No século XIX, a cultura popular é transformada em objeto de estudo pela elite, em seu processo histórico de inclusão e de exclusão pela cultura dominante de seu meio intelectual. Fala-se aqui naquilo que Peter Burke, em seu livro Cultura Popular na Idade Moderna: Europa (1500-1800), chama de “Em busca da cultura popular”. Segundo o autor:
Foi no final do século XVIII e início do século XIX, quando a cultura popular tradicional estava justamente começando a desaparecer, que o “povo” (o folk) se converteu num tema de interesse para os intelectuais europeus. Os artesãos e camponeses decerto ficaram surpresos ao ver suas casas invadidas por homens e mulheres com roupas e pronúncias de classe média, que insistiam para que cantassem canções tradicionais ou contassem velhas estórias (BURKE, 2010, p. 26).

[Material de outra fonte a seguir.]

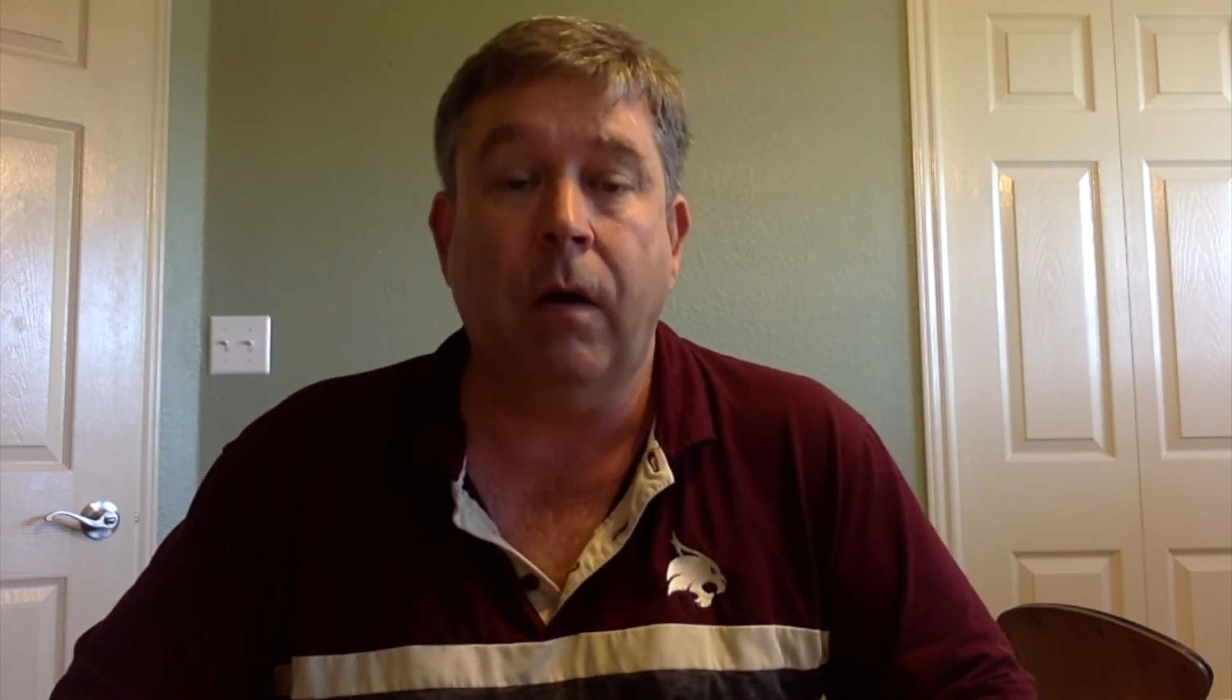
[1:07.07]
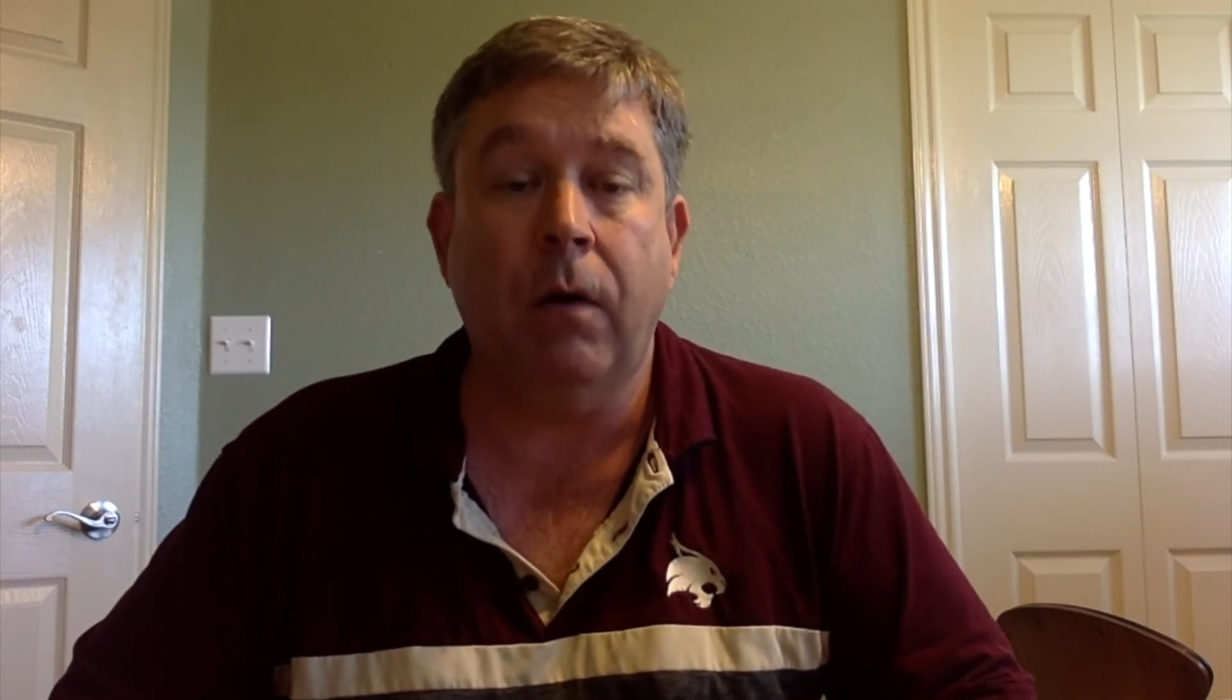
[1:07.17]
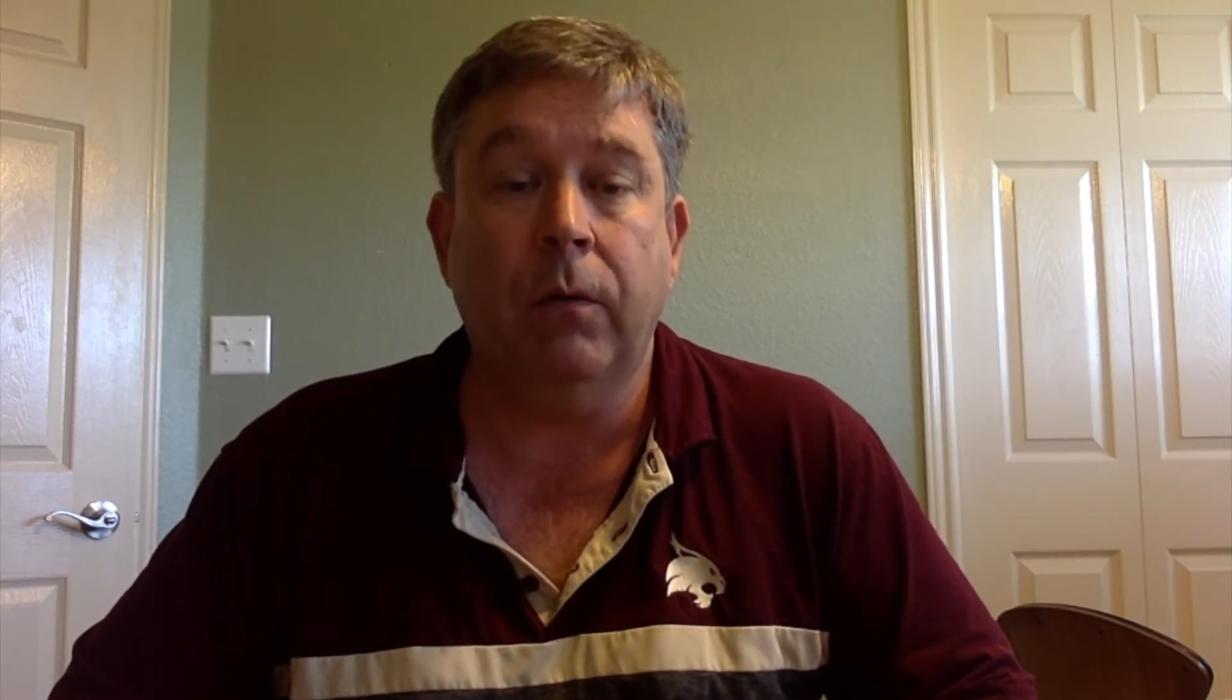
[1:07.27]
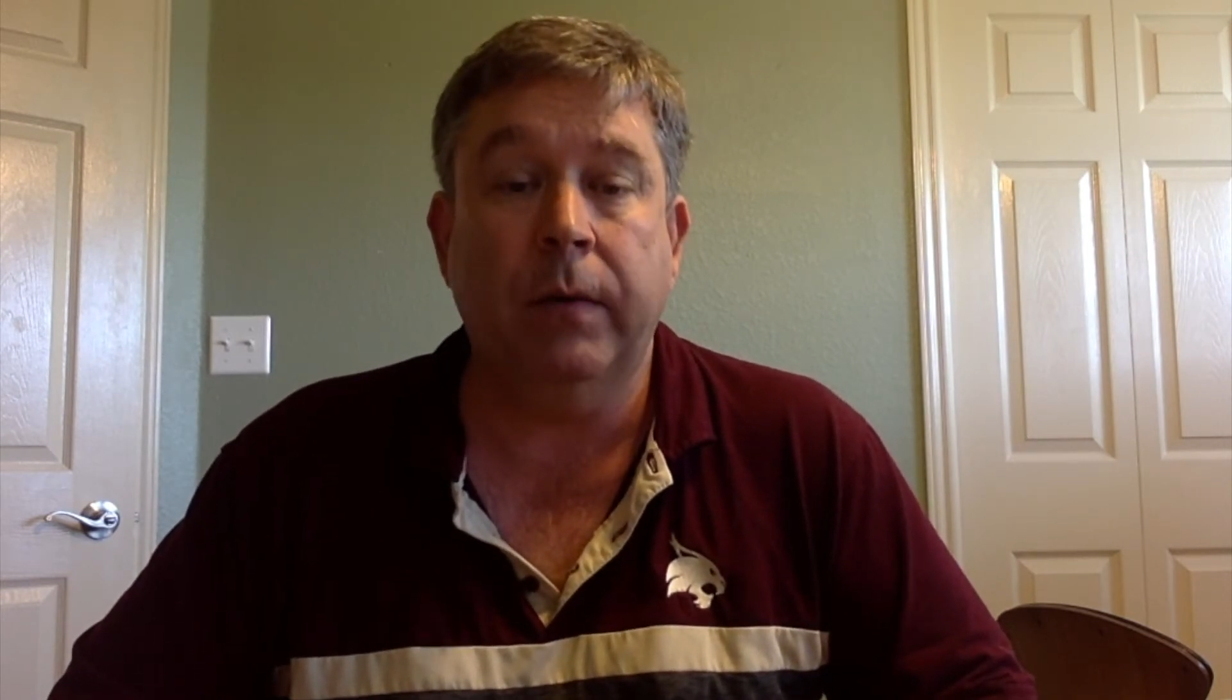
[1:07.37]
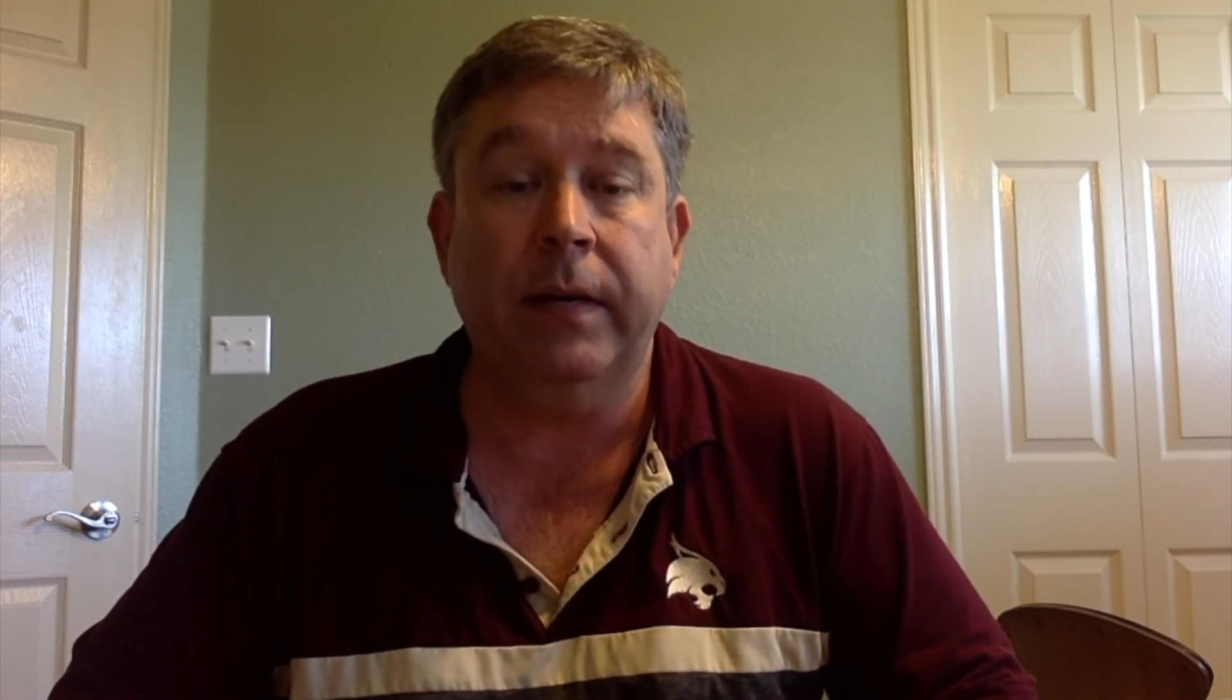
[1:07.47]

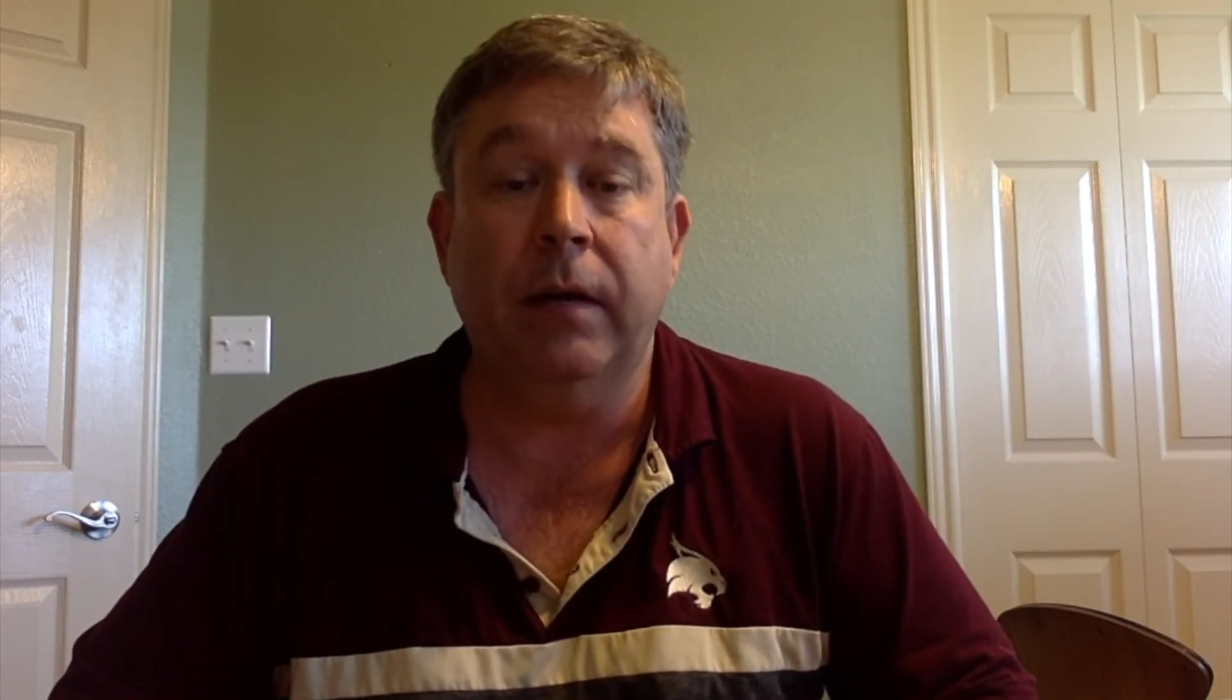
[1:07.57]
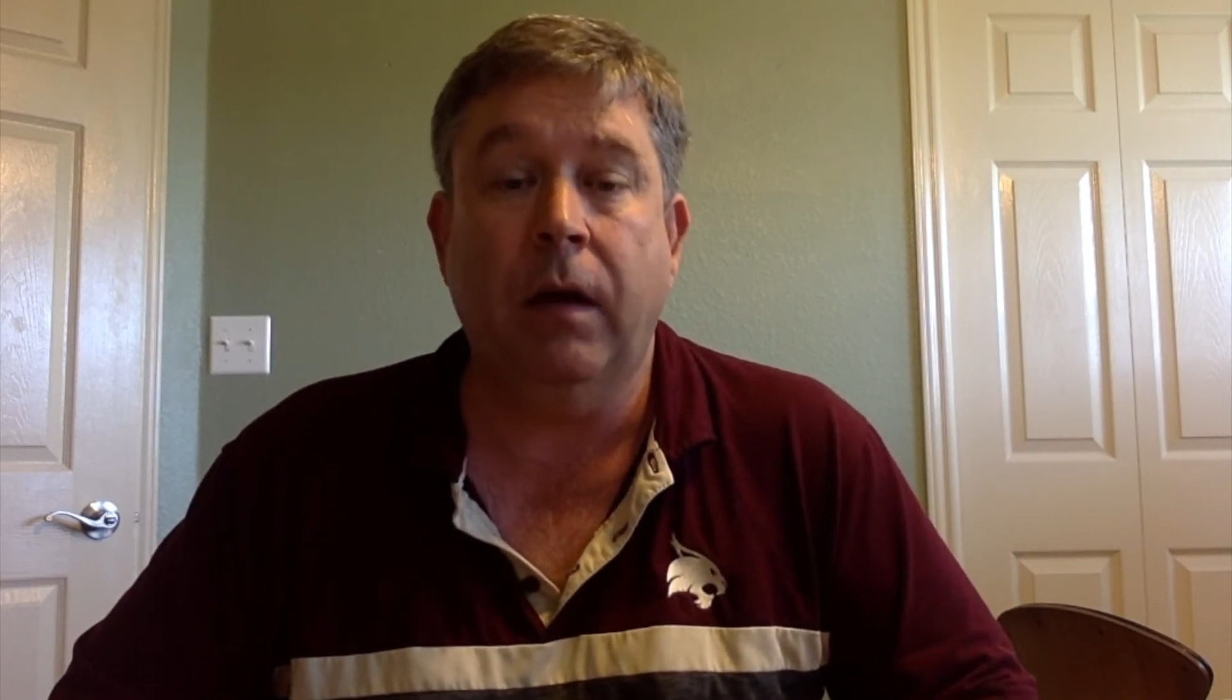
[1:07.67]
already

Burke, em “A descoberta do povo,” apresenta os pioneiros europeus na pesquisa folclórica, tais como Macpherson, Percy, W. Scott, os Grimm, Karadzic, Lönnrot, Goethe, Lessing, Herder e Almeida Garrett, em Portugal. O historiador britânico, depois de fornecer tal mapeamento dos etnógrafos e folcloristas pioneiros, argumenta que o surto do interesse pela cultura popular, no século XIX, se dá por razões: “[...] estéticas, intelectuais e políticas. [...]”, (2010: p. 33).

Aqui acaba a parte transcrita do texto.